Sunday, 15 January 2023

RK3588 - Decoding & rendering 16 1080p streams



I'm currently working on a video application for the RK3588 given it is one of the few processors on the market that currently has native HDMI input support (up to 4K30). As part of that work one of the first tasks has been trying to rendering video efficiently within a Wayland/Weston window (not full screen). I reverted to Wayland for video because from my testing on X11it can results in tearing if not played full screen as the graphic stack (ARM Mali )has no ability to vsync.  The existing Rockchip SDK patches the gstreamer waylandsink plugin to provide video rendering support for Wayland. However there are a number of challenges to get the waylandsink to render to a Weston window as by default it resorts to full screen, resulting in a Weston application launching a secondary full screen window to display video within. Whilst trying to find a solution to this problem I can a across a number of claims about the video decoder (part of the VPU) :

Up to 32-channel 1080P@30fps decoding (FireFly ROC-RK3588-PC)

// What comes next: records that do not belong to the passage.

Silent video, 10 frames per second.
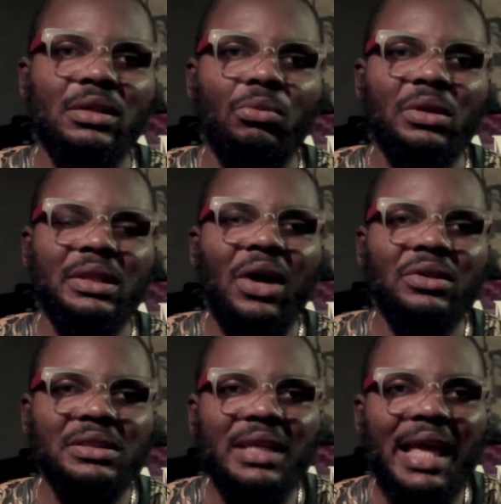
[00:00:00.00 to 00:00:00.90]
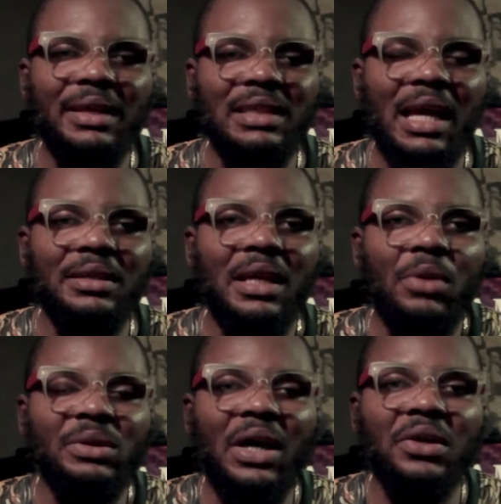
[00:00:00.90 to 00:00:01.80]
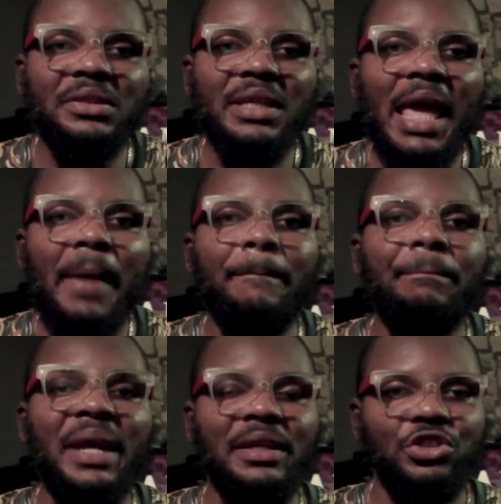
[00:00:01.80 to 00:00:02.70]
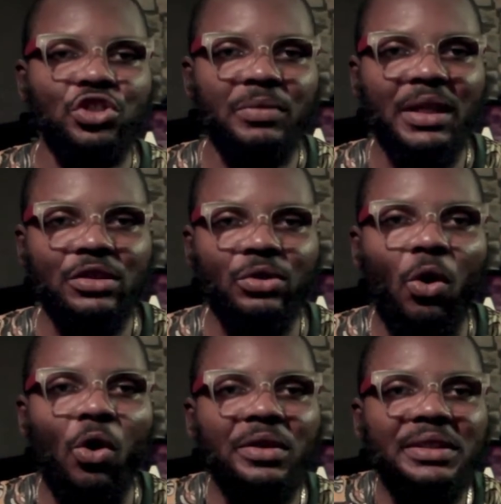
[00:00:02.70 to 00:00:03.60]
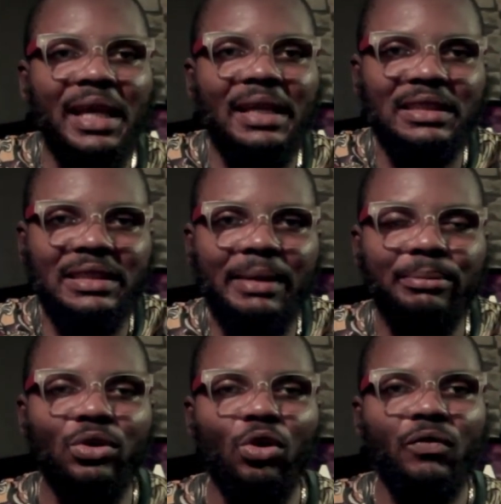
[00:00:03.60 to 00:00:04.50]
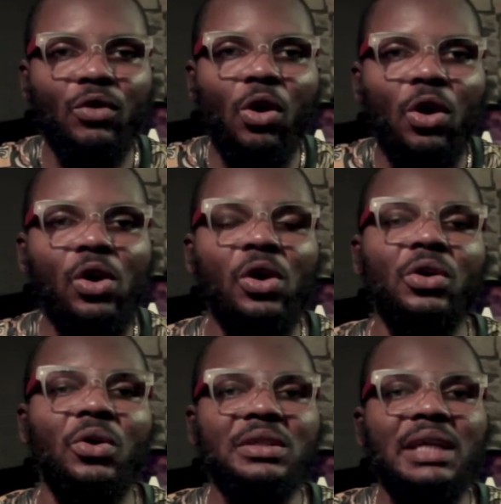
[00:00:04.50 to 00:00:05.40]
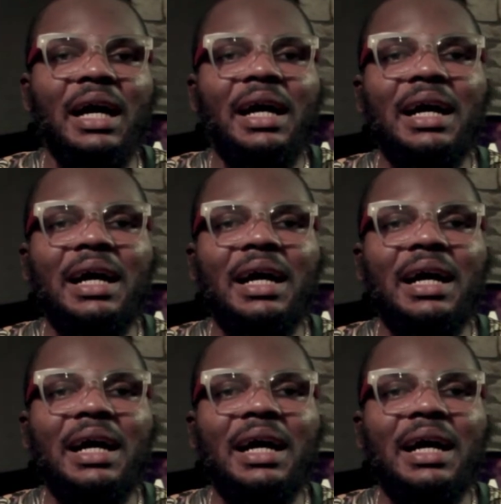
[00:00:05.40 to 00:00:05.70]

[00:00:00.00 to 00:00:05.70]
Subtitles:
without the embellishments or the ensemble of all other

x32 1080P@60fps channels (H.265/VP9) (Khandas Edge 2)

Up to 32 channels 1080P@30fps decoding (PEPPER JOBS X3588)

After reviewing the RK3588 datasheet and TRM I can't find a mention of this capability by Rockchip so I'd assume this a derived figure based on this statement in the datasheet "Multi-channel decoder in parallel for less resolution". From the datasheet H264 max resolution decode is 8K@30 and H265 it is 8K@60, theoretically that would mean 16 channels for H264 1080@30 and possibly 32 for H265 if each stream is 1080@30.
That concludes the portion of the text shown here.